Lo studio parte da una considerazione di metodo: in Italia non esiste un sistema di sorveglianza stabile delle infezioni ospedaliere, ma sono stati condotti numerosi studi multicentrici di prevalenza. Per questo è possibile stimare che il 5-8% dei pazienti ricoverati contrae un’infezione ospedaliera e dunque ogni anno si verificano in Italia 450-700 mila infezioni, di queste, circa il 30% sono potenzialmente prevenibili: nell’1% dei casi sono direttamente causa del decesso.
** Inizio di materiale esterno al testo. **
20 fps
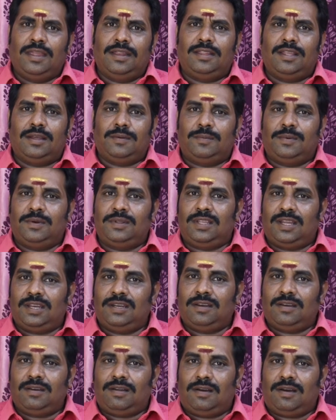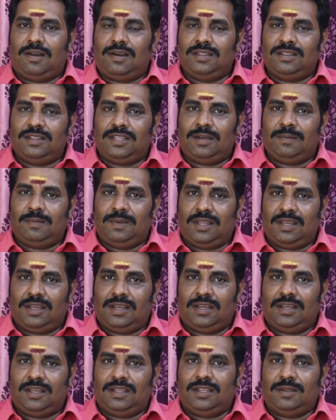இந்த புதன்
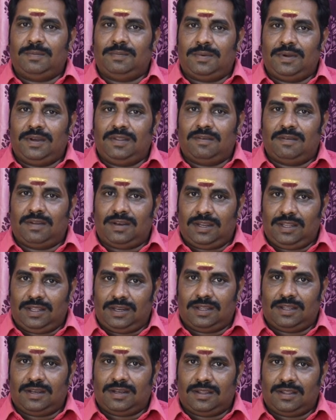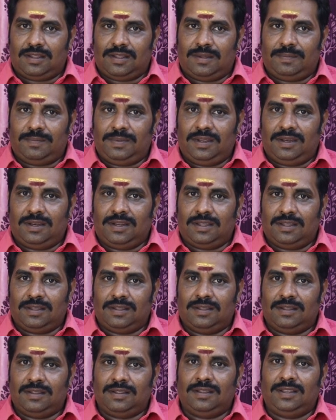ஆளுந்தன்மையாக எப்படி வரைகிறார் அப்படின்னா
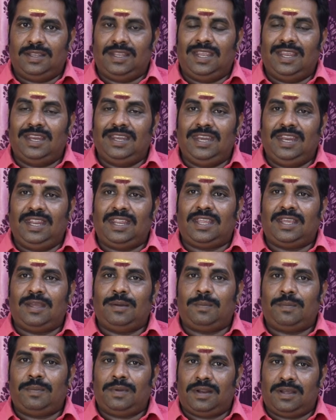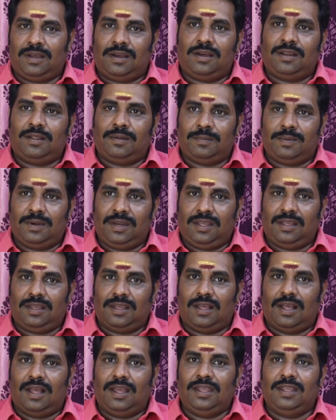எண்ணிக்கை பிரகாரப்படி
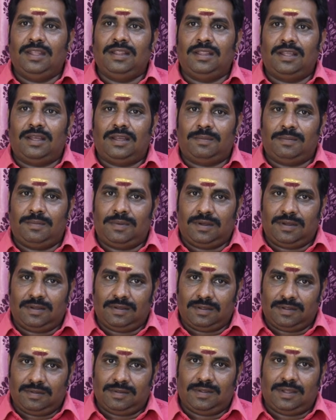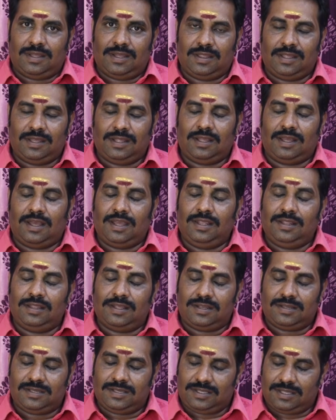ஐந்தாம் பா அதாவது
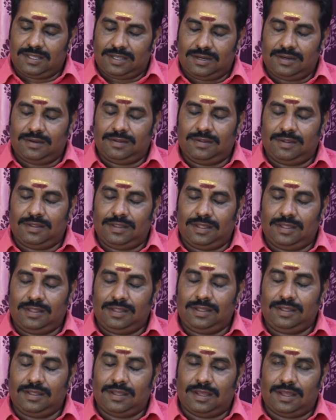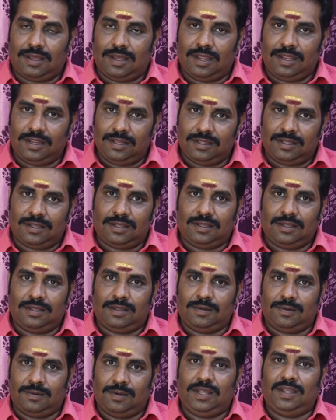ஐந்தா ஸ்தானம் அதாவது ஐந்தா
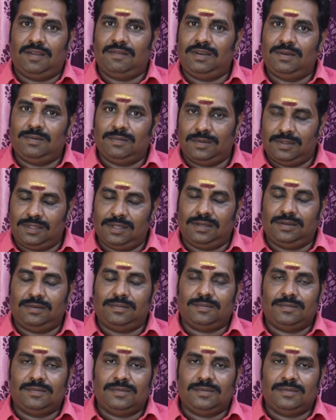குடையவன் புதன்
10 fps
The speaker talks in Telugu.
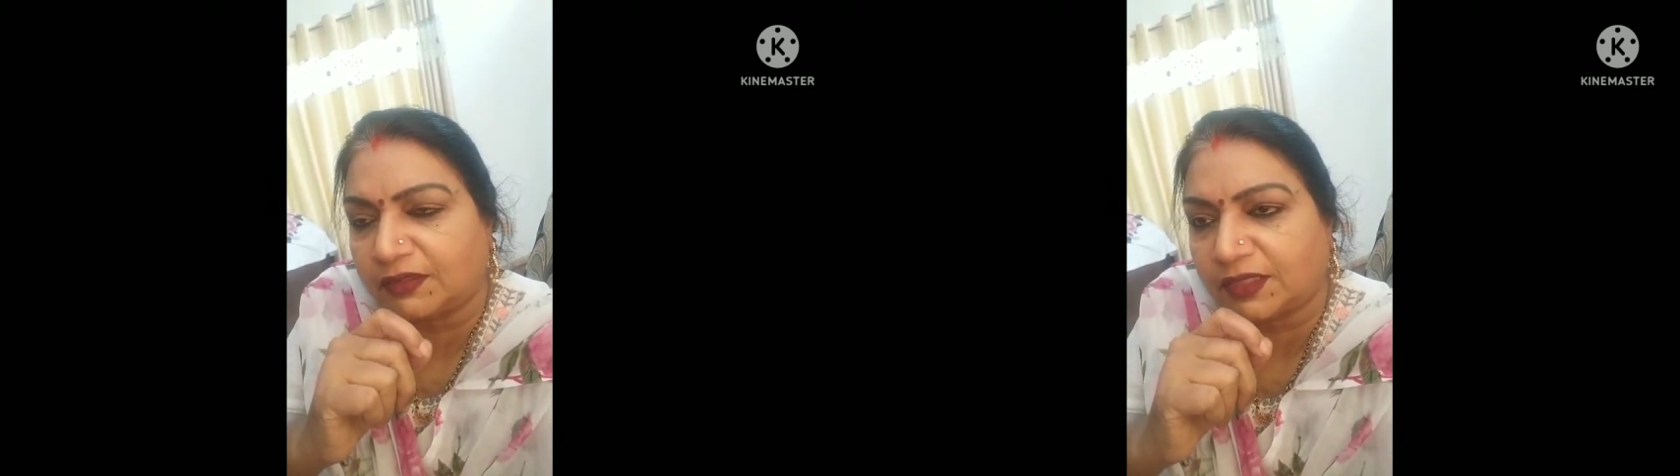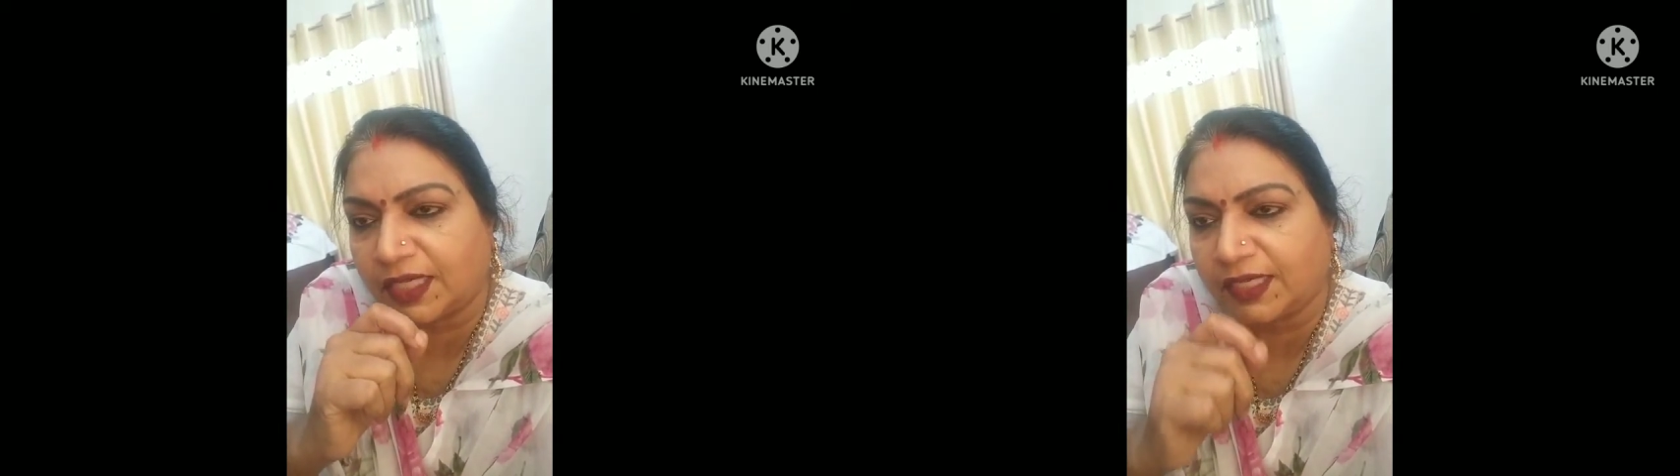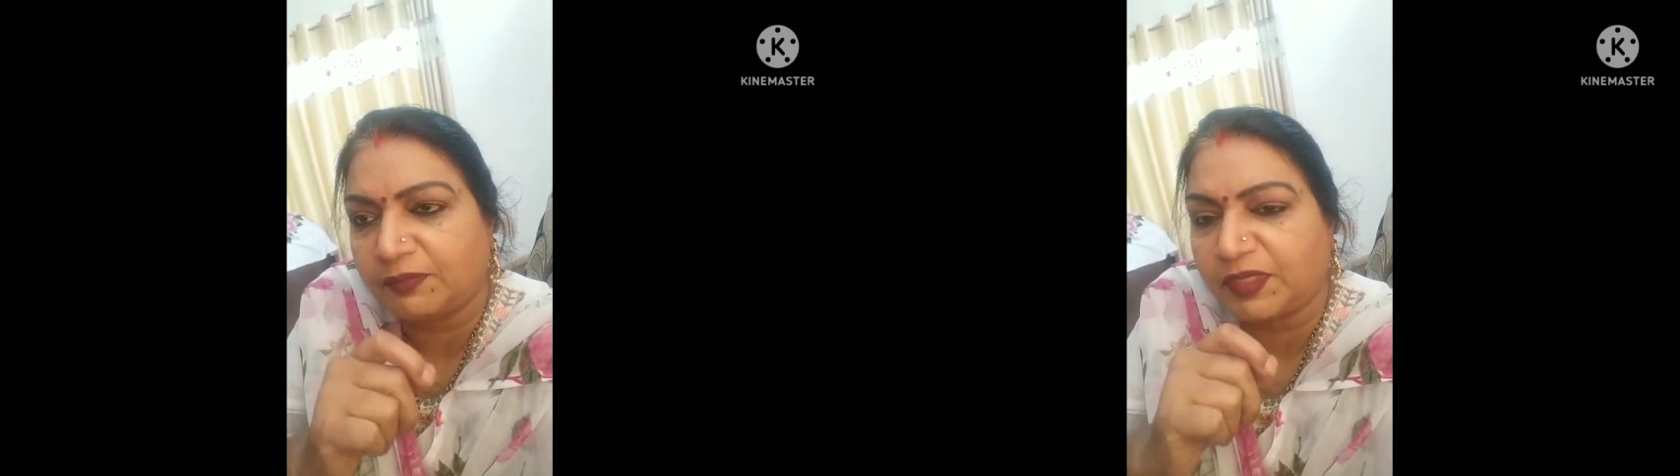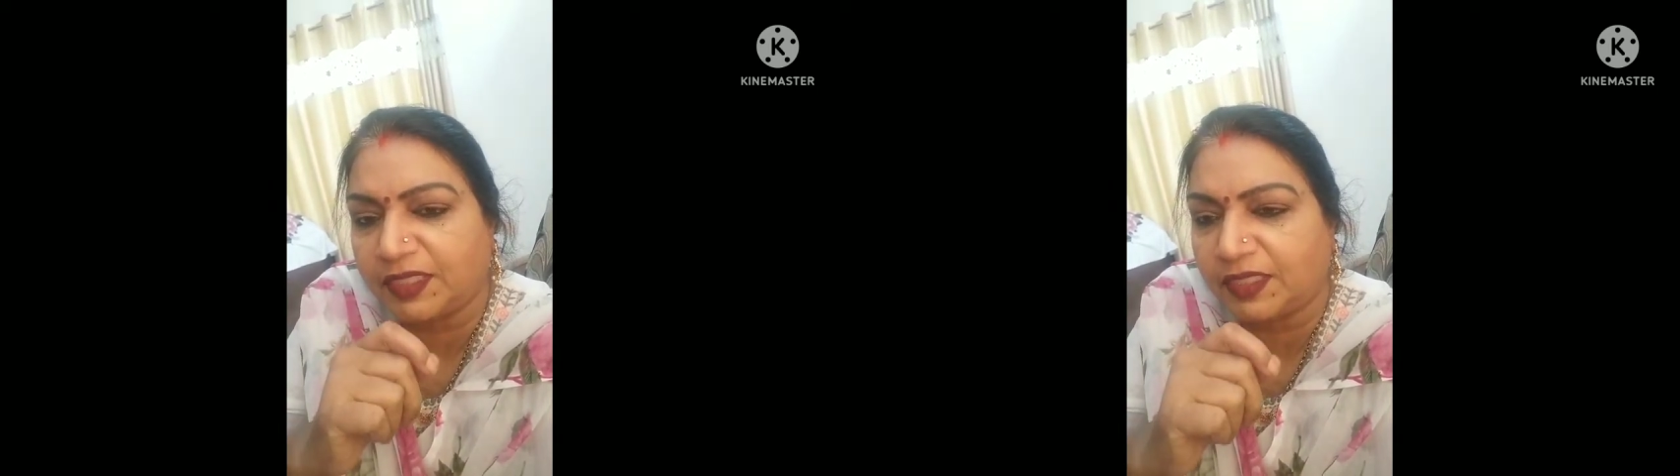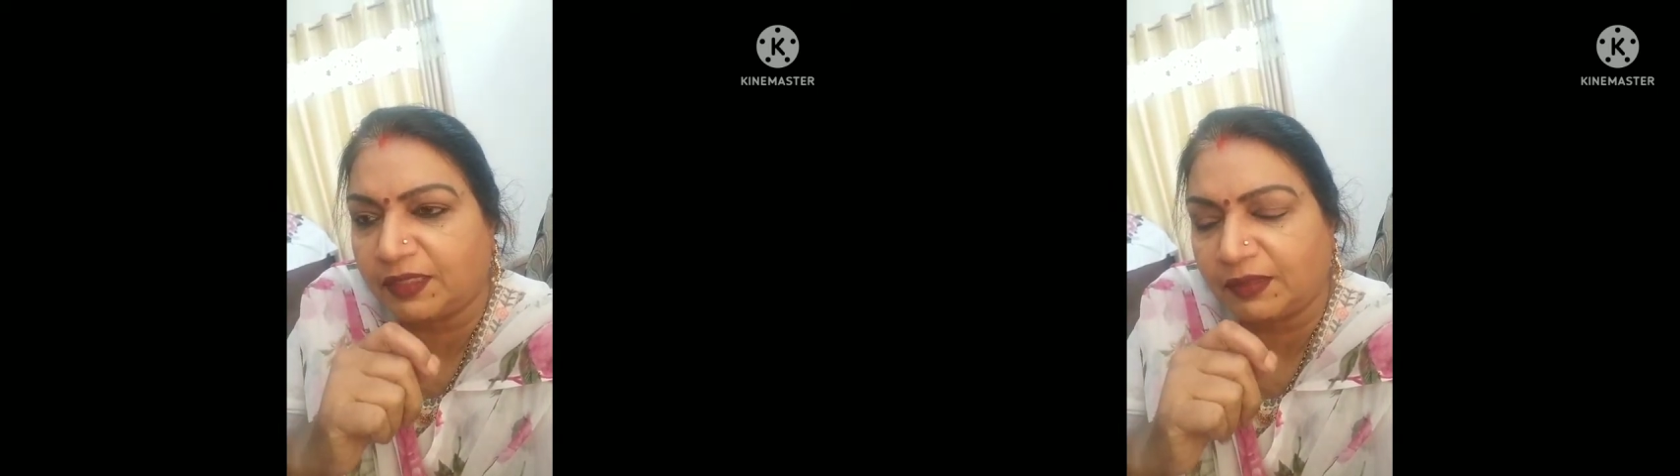సార్
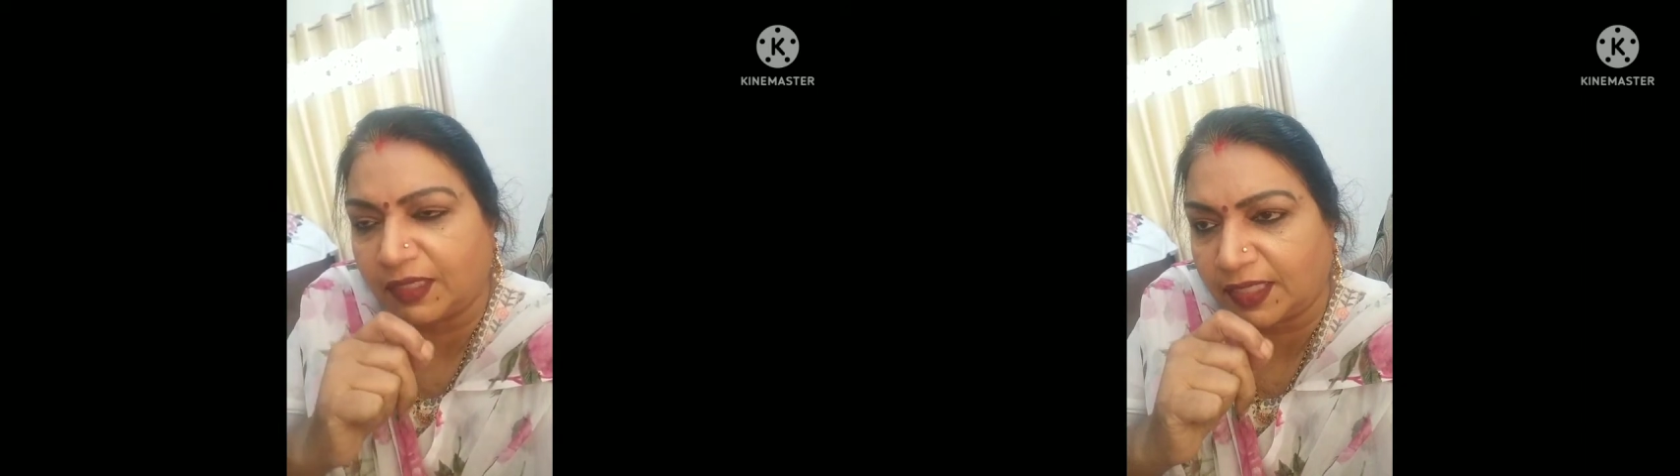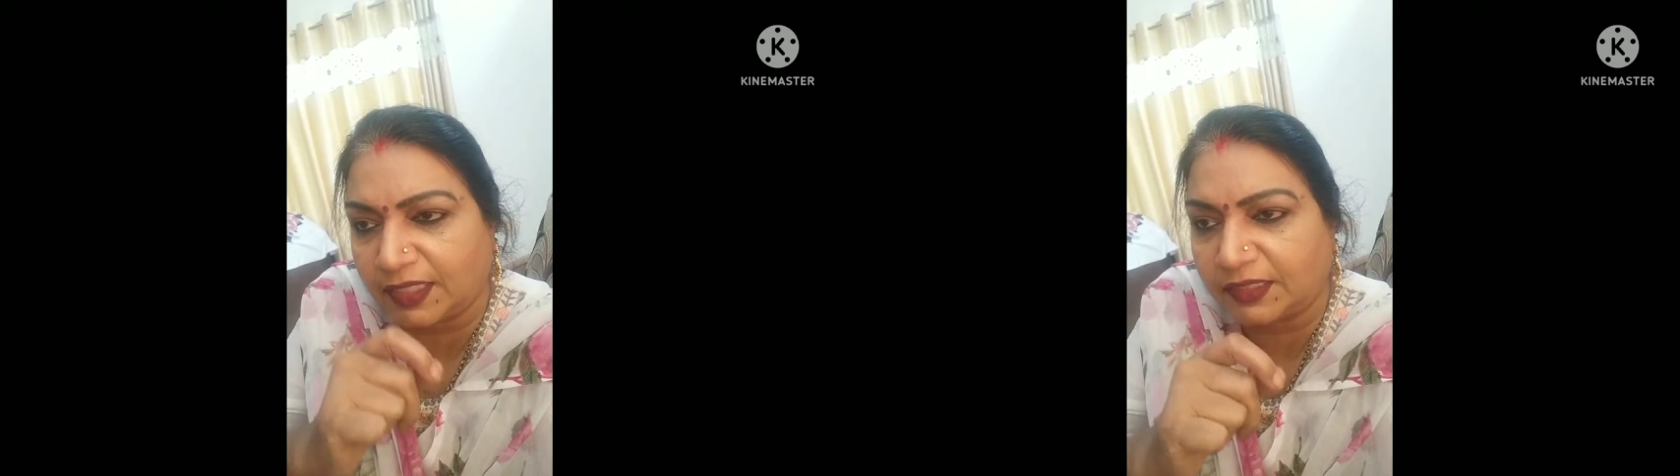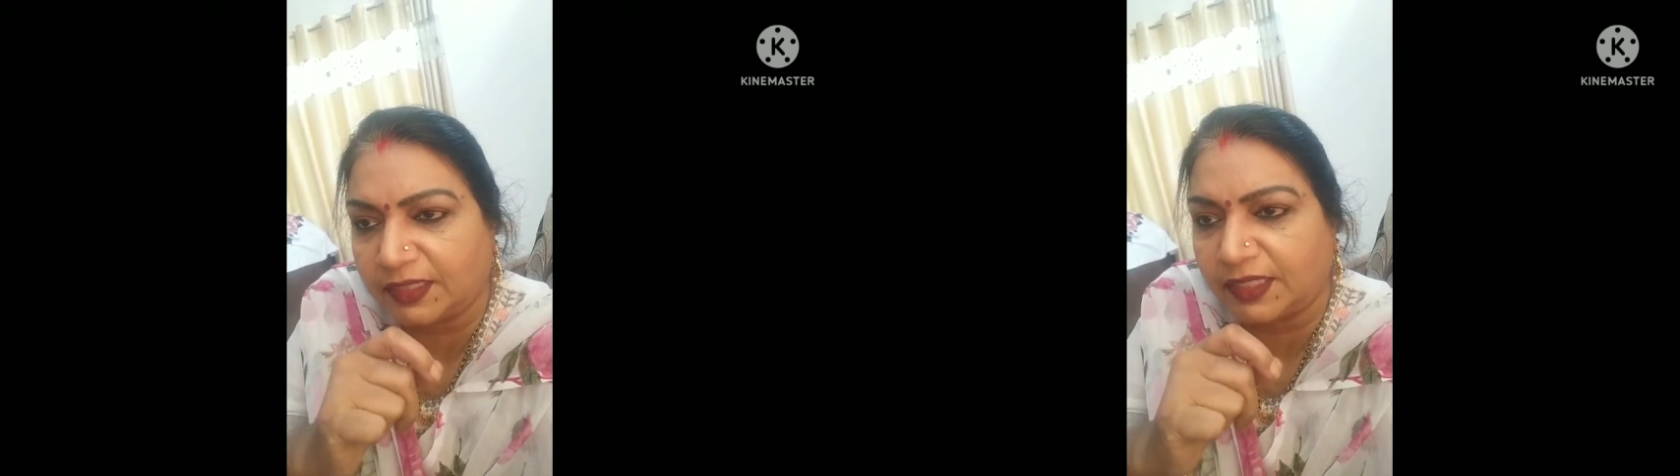ఏమైంది నా కేసు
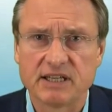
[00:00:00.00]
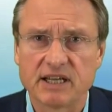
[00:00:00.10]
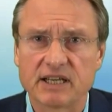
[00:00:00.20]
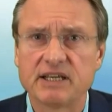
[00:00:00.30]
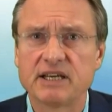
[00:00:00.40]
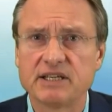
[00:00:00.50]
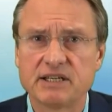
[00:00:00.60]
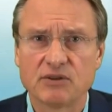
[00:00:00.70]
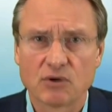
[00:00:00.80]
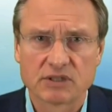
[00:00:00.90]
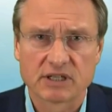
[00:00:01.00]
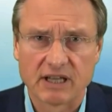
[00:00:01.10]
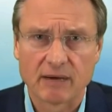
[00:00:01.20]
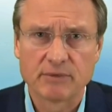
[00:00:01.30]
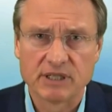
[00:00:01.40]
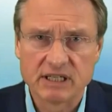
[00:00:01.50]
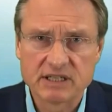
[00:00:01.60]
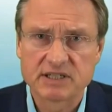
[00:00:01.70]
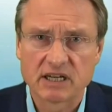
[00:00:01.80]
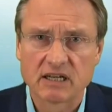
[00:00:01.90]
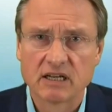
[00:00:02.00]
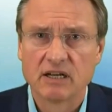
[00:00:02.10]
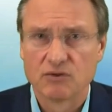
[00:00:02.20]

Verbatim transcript: in der Kirche Notre Dame in Nizza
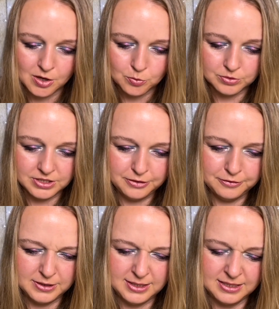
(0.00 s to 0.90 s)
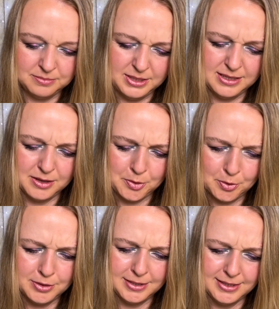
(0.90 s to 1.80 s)
Und die finde ich ja mega
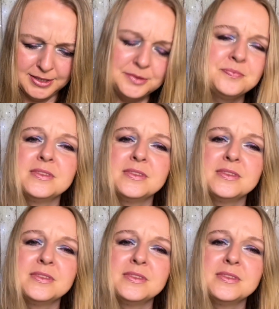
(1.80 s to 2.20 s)
goldig.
Per analizzare il fenomeno sono stati selezionati tutti i ricoveri acuti, in regime ordinario, con data di dimissione compresa tra il 1° gennaio 2006 e il 31 dicembre 2018, che presentavano in diagnosi principale o secondaria uno dei codici ICD9CM individuati: Escherichia coli; Staphylococcus aureus; Klebsiella spp; Infezione intestinale da Clostridium difficile, ma anche da altro (infezione batterica non specificata, infezione intestinale, meningite batterica, stenosi uretrale dovuta a infezione).